DWS: Negative effects of interest rate hikes are more drastic than Fed expects
Christian Scherrrmann, U.S. Economist at DWS, writes that the Federal Reserve's interest rate hikes are unfortunately necessary to restore price stability, even if this will lead to a recession. He does warn that the side effects will be more drastic than the Fed currently expects.
As was widely expected, the Fed delivered another 75 basis points hike today. But the real hawkish message was conveyed in the Summary of Economic Projections. Updates of the central bankers’ views of the future path of the economy now show a willingness to raise interest rates to 4.4 percent during the remainder of this year and keep rates somewhat above this level (at 4.6 percent) through 2023. The jump from the Fed’s June projection is considerable 100 basis points higher than in June. Future policy therefore looks more hawkish than before.
Relaxation of the tighter stance, moreover, is going to take a long time. Only in 2024 does the Fed expect lower rates to be warranted. The reason for this more aggressive stance is the persistence of inflation. The FOMC sees price stability, in the form of inflation at the two percent target, only by 2025.
Despite this hawkish message, the Fed has not lost all confidence in the economy. Growth was downgraded to 0.2 percent this year and to 1.2 percent next year, both from 1.7 percent in the previous projections. The unemployment rate is now forecast at 4.4 percent in 2023 and 2024, also somewhat worse than the 3.9 percent and 4.1 percent in June, respectively. But officials are willing to accept this deterioration in order to achieve price stability.

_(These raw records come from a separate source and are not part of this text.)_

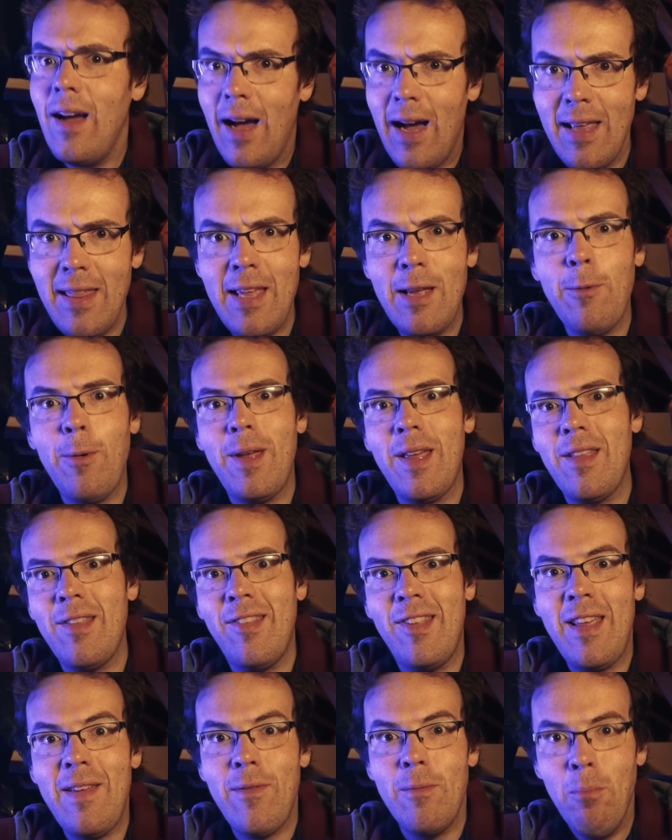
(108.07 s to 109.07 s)
I think we could
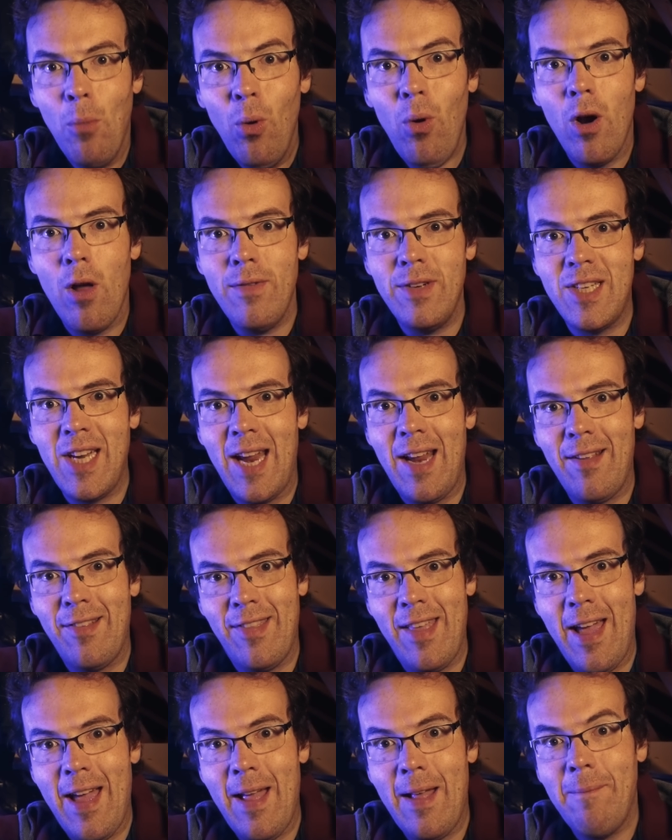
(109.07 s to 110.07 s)
see even more overtakes
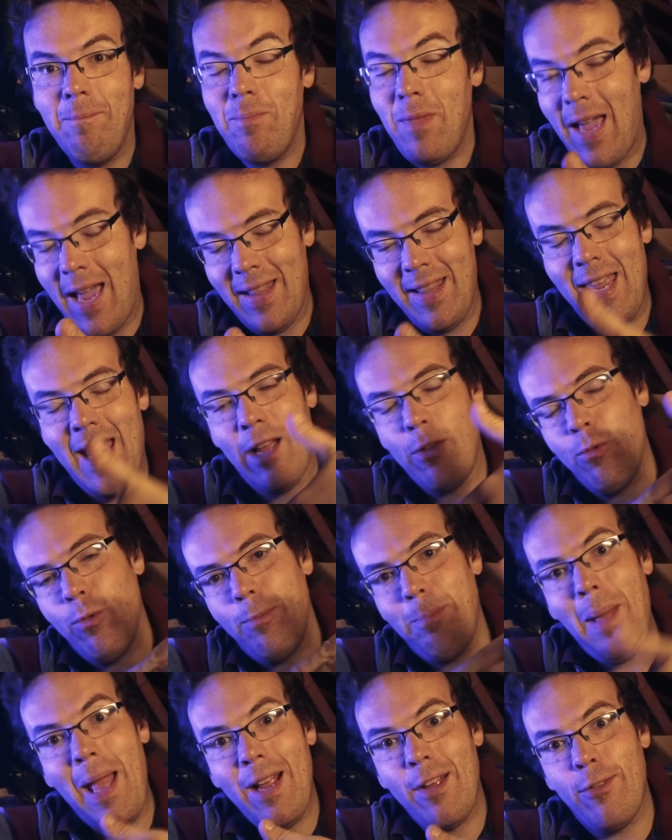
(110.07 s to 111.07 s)
there at the actual
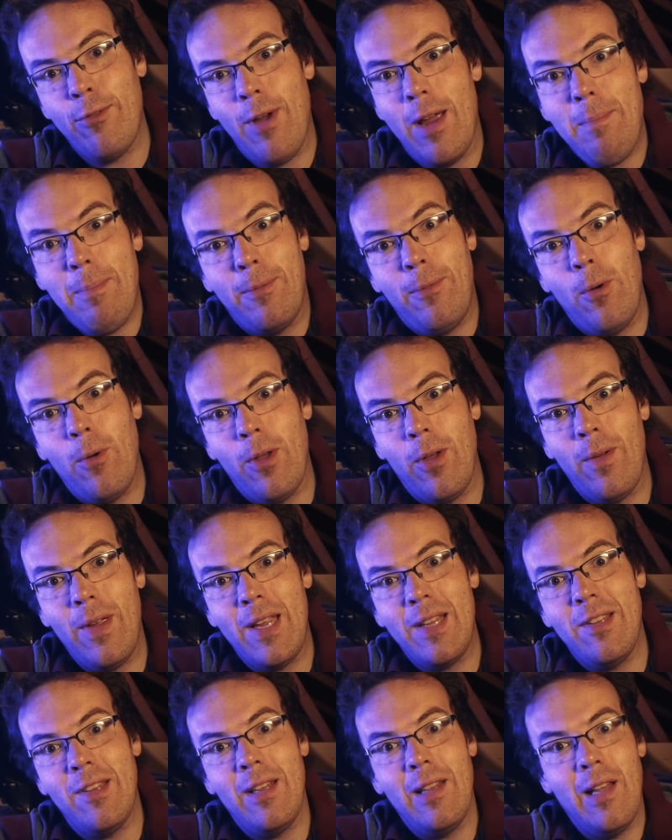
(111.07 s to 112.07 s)
back straight before going
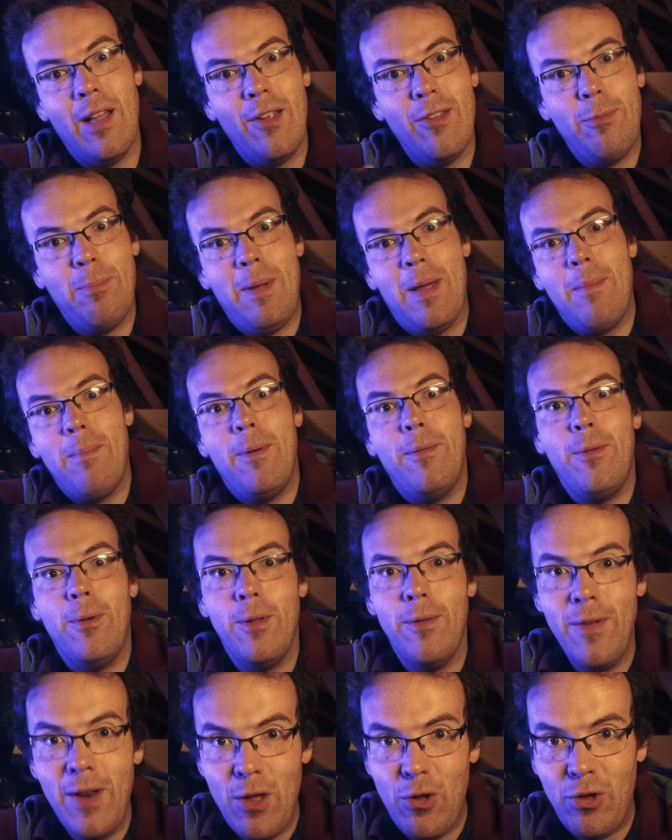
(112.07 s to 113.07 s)
into the last bit before
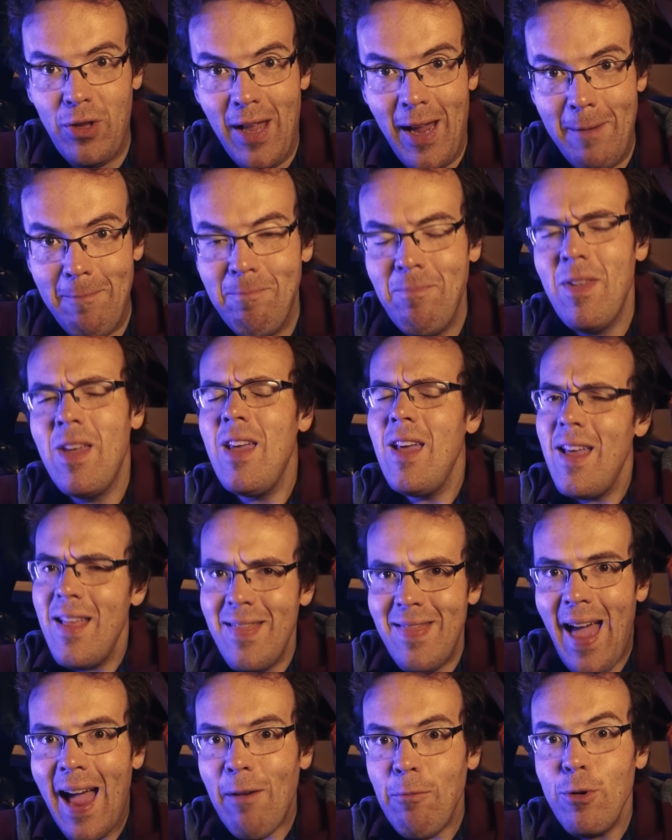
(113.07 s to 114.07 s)
the finish line.
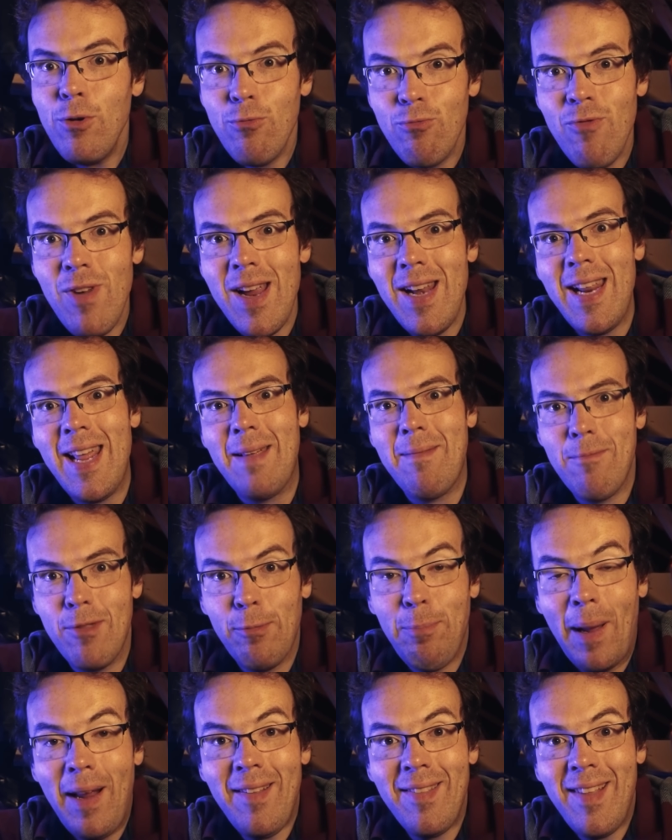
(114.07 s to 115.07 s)
That would really
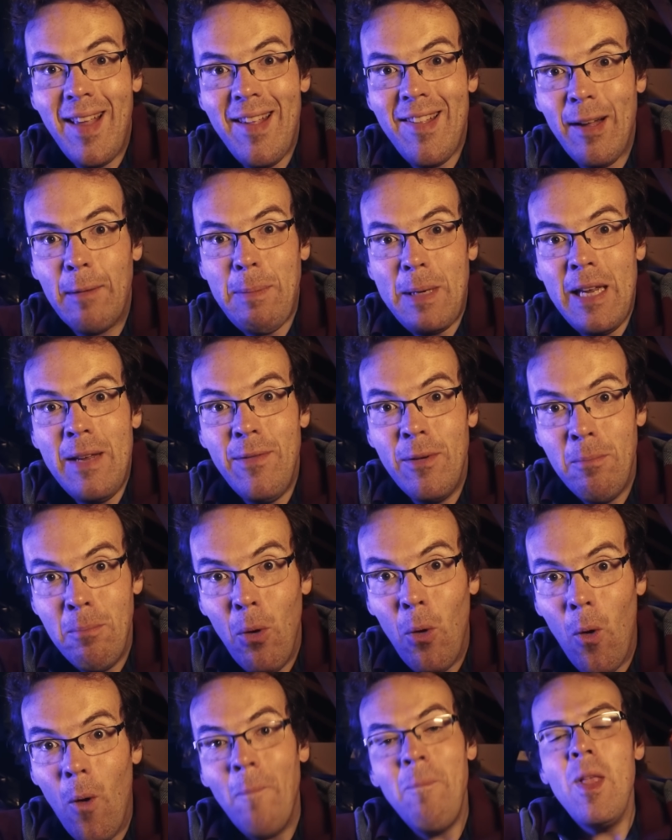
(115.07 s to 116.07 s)
spice things up even
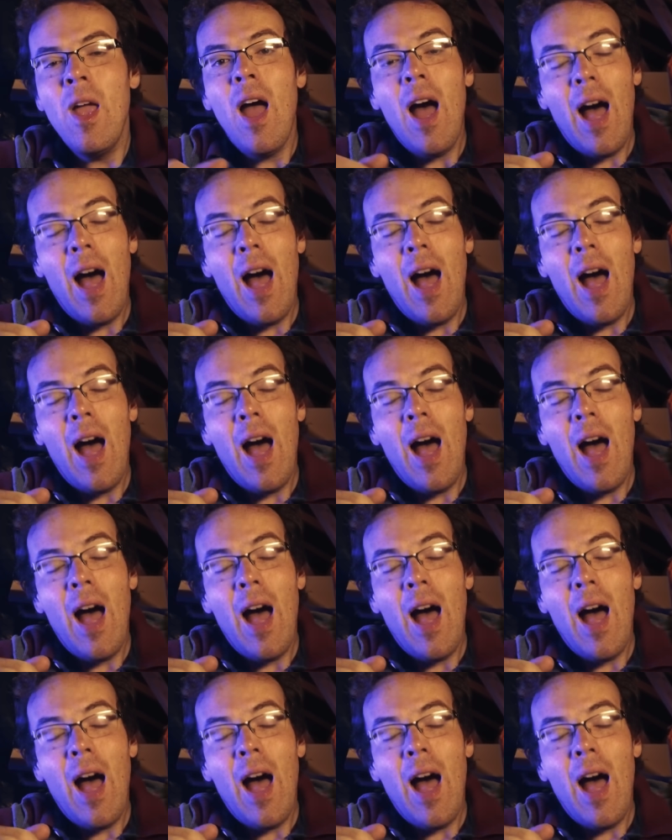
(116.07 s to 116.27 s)
more.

Depending on the precise path of growth, what the Fed pictures does not yet imply a recession. But, looking at the distribution of participants’ projections, at least four out of 19 participants seem to question this judgement and might already see a recession. In the press conference, Fed Chair Jerome Powell reiterated his view that labor markets remain “out of balance” despite some slowdown in growth as vacancies are still outpacing the supply of workers.
These remarks align with his Jackson Hole warning that the lesson of history is that a premature relaxation of monetary policy has an even higher cost than keeping rates restrictive “for some time” and that it most likely will need a “sustained period of below-trend growth” and some softening in the labor markets to get the job done.
Overall, this meeting once again demonstrates that the Fed is willing to do what is necessary to bring inflation under control. It will slow demand by keeping rates higher for longer – even if this means growth and jobs are lost. The current view of the central bankers is still that this will cause a slowdown, but not a recession. We fully agree that bitter medicine to win back price stability is necessary. But we fear its side-effects will be harsher than the Fed is currently projecting.